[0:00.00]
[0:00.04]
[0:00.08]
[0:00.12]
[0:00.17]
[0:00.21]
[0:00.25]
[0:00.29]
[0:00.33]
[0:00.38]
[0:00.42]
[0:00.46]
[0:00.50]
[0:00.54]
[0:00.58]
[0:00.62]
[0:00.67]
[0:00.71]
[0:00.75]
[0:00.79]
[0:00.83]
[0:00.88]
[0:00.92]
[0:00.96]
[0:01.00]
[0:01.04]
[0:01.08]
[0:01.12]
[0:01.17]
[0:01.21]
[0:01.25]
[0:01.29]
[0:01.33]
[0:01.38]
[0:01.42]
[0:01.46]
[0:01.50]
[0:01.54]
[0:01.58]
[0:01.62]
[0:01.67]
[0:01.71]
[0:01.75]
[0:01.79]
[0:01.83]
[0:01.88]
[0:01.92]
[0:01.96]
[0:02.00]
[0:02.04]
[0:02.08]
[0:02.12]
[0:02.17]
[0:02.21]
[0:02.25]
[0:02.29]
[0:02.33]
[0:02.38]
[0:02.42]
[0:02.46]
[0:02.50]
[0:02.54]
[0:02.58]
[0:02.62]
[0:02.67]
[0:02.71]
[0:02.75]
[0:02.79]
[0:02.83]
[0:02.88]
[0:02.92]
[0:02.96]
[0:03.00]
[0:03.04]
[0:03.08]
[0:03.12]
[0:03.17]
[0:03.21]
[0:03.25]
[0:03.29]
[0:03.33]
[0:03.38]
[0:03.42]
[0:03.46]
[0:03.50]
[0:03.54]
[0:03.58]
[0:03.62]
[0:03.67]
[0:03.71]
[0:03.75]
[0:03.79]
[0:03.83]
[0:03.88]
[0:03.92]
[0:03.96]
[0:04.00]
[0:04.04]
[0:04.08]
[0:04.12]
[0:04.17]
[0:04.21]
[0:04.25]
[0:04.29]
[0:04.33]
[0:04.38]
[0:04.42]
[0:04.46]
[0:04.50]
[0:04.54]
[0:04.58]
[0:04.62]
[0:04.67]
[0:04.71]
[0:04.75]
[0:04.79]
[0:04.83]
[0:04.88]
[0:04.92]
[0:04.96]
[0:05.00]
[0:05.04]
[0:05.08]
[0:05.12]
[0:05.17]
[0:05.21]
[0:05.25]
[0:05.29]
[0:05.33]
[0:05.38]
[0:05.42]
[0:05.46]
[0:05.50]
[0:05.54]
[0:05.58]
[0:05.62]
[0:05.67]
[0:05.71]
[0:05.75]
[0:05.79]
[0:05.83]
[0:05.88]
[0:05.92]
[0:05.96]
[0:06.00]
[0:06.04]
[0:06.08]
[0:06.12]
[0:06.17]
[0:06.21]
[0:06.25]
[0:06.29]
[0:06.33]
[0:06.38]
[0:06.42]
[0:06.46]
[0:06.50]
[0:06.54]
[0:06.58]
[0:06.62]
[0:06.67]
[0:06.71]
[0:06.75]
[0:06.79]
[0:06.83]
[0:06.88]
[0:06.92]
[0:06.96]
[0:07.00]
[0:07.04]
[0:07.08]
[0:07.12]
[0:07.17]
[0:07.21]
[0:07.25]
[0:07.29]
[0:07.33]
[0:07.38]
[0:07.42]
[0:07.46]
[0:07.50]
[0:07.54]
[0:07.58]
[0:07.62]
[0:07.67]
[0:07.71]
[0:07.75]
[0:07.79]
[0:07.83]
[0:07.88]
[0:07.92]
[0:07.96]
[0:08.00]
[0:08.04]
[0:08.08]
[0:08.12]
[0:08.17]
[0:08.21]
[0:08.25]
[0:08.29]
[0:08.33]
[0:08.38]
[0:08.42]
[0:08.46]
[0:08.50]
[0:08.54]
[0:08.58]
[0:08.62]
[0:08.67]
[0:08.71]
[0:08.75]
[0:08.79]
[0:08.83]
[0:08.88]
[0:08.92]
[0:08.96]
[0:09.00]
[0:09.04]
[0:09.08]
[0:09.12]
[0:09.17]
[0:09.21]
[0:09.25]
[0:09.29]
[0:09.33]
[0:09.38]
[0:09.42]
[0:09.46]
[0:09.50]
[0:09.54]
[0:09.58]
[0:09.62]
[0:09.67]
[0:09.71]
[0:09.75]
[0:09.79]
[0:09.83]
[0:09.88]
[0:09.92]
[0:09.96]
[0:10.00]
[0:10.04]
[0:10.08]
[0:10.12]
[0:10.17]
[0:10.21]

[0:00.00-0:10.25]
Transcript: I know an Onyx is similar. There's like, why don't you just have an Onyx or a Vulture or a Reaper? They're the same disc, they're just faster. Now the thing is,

════════════════

| Brief |
Extract every entry above as it appears.

| The completed task |
[0:00.00]
[0:00.04]
[0:00.08]
[0:00.12]
[0:00.17]
[0:00.21]
[0:00.25]
[0:00.29]
[0:00.33]
[0:00.38]
[0:00.42]
[0:00.46]
[0:00.50]
[0:00.54]
[0:00.58]
[0:00.62]
[0:00.67]
[0:00.71]
[0:00.75]
[0:00.79]
[0:00.83]
[0:00.88]
[0:00.92]
[0:00.96]
[0:01.00]
[0:01.04]
[0:01.08]
[0:01.12]
[0:01.17]
[0:01.21]
[0:01.25]
[0:01.29]
[0:01.33]
[0:01.38]
[0:01.42]
[0:01.46]
[0:01.50]
[0:01.54]
[0:01.58]
[0:01.62]
[0:01.67]
[0:01.71]
[0:01.75]
[0:01.79]
[0:01.83]
[0:01.88]
[0:01.92]
[0:01.96]
[0:02.00]
[0:02.04]
[0:02.08]
[0:02.12]
[0:02.17]
[0:02.21]
[0:02.25]
[0:02.29]
[0:02.33]
[0:02.38]
[0:02.42]
[0:02.46]
[0:02.50]
[0:02.54]
[0:02.58]
[0:02.62]
[0:02.67]
[0:02.71]
[0:02.75]
[0:02.79]
[0:02.83]
[0:02.88]
[0:02.92]
[0:02.96]
[0:03.00]
[0:03.04]
[0:03.08]
[0:03.12]
[0:03.17]
[0:03.21]
[0:03.25]
[0:03.29]
[0:03.33]
[0:03.38]
[0:03.42]
[0:03.46]
[0:03.50]
[0:03.54]
[0:03.58]
[0:03.62]
[0:03.67]
[0:03.71]
[0:03.75]
[0:03.79]
[0:03.83]
[0:03.88]
[0:03.92]
[0:03.96]
[0:04.00]
[0:04.04]
[0:04.08]
[0:04.12]
[0:04.17]
[0:04.21]
[0:04.25]
[0:04.29]
[0:04.33]
[0:04.38]
[0:04.42]
[0:04.46]
[0:04.50]
[0:04.54]
[0:04.58]
[0:04.62]
[0:04.67]
[0:04.71]
[0:04.75]
[0:04.79]
[0:04.83]
[0:04.88]
[0:04.92]
[0:04.96]
[0:05.00]
[0:05.04]
[0:05.08]
[0:05.12]
[0:05.17]
[0:05.21]
[0:05.25]
[0:05.29]
[0:05.33]
[0:05.38]
[0:05.42]
[0:05.46]
[0:05.50]
[0:05.54]
[0:05.58]
[0:05.62]
[0:05.67]
[0:05.71]
[0:05.75]
[0:05.79]
[0:05.83]
[0:05.88]
[0:05.92]
[0:05.96]
[0:06.00]
[0:06.04]
[0:06.08]
[0:06.12]
[0:06.17]
[0:06.21]
[0:06.25]
[0:06.29]
[0:06.33]
[0:06.38]
[0:06.42]
[0:06.46]
[0:06.50]
[0:06.54]
[0:06.58]
[0:06.62]
[0:06.67]
[0:06.71]
[0:06.75]
[0:06.79]
[0:06.83]
[0:06.88]
[0:06.92]
[0:06.96]
[0:07.00]
[0:07.04]
[0:07.08]
[0:07.12]
[0:07.17]
[0:07.21]
[0:07.25]
[0:07.29]
[0:07.33]
[0:07.38]
[0:07.42]
[0:07.46]
[0:07.50]
[0:07.54]
[0:07.58]
[0:07.62]
[0:07.67]
[0:07.71]
[0:07.75]
[0:07.79]
[0:07.83]
[0:07.88]
[0:07.92]
[0:07.96]
[0:08.00]
[0:08.04]
[0:08.08]
[0:08.12]
[0:08.17]
[0:08.21]
[0:08.25]
[0:08.29]
[0:08.33]
[0:08.38]
[0:08.42]
[0:08.46]
[0:08.50]
[0:08.54]
[0:08.58]
[0:08.62]
[0:08.67]
[0:08.71]
[0:08.75]
[0:08.79]
[0:08.83]
[0:08.88]
[0:08.92]
[0:08.96]
[0:09.00]
[0:09.04]
[0:09.08]
[0:09.12]
[0:09.17]
[0:09.21]
[0:09.25]
[0:09.29]
[0:09.33]
[0:09.38]
[0:09.42]
[0:09.46]
[0:09.50]
[0:09.54]
[0:09.58]
[0:09.62]
[0:09.67]
[0:09.71]
[0:09.75]
[0:09.79]
[0:09.83]
[0:09.88]
[0:09.92]
[0:09.96]
[0:10.00]
[0:10.04]
[0:10.08]
[0:10.12]
[0:10.17]
[0:10.21]

[0:00.00-0:10.25]
Transcript: I know an Onyx is similar. There's like, why don't you just have an Onyx or a Vulture or a Reaper? They're the same disc, they're just faster. Now the thing is,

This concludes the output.